◆ GIVEN DATA:
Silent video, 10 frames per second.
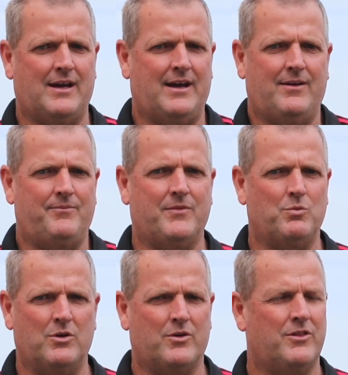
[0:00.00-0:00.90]

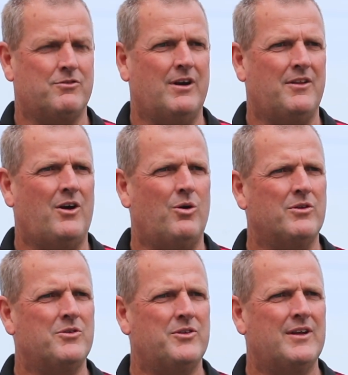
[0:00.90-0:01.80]
we're looking throughout the
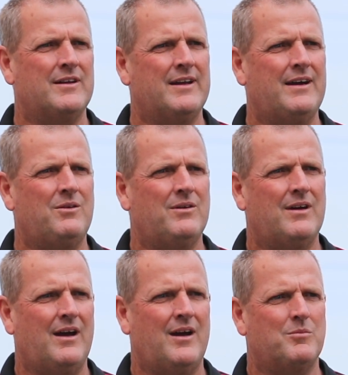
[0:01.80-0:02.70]
whole of New Zealand
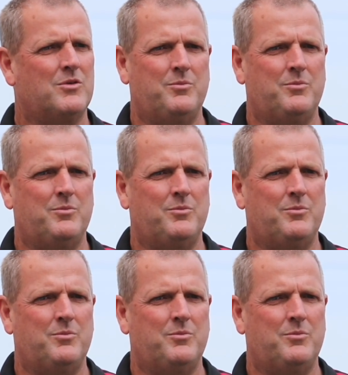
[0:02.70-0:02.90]
now.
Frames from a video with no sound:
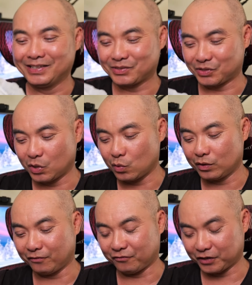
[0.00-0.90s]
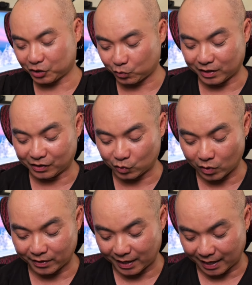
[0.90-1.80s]
So the first one is
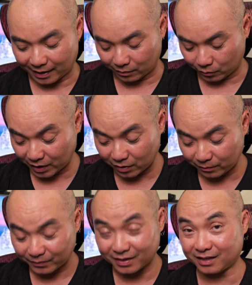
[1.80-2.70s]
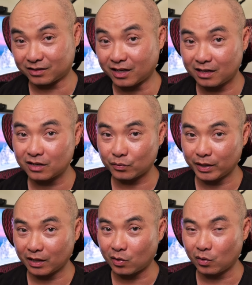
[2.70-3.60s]
one that, well, I thought it looked
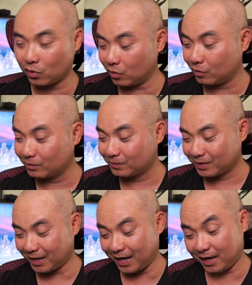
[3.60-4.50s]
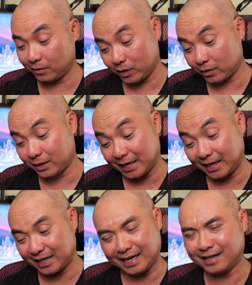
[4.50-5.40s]
really cool. And well,
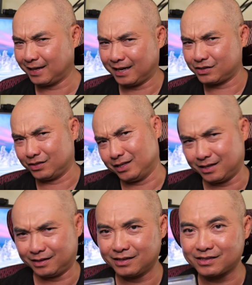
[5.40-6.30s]
I kind of had to get it.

◆ TASK: Across the material, report every line that has the word "video".

◆ RESPONSE TO THIS EXERCISE:
Silent video, 10 frames per second.
Frames from a video with no sound:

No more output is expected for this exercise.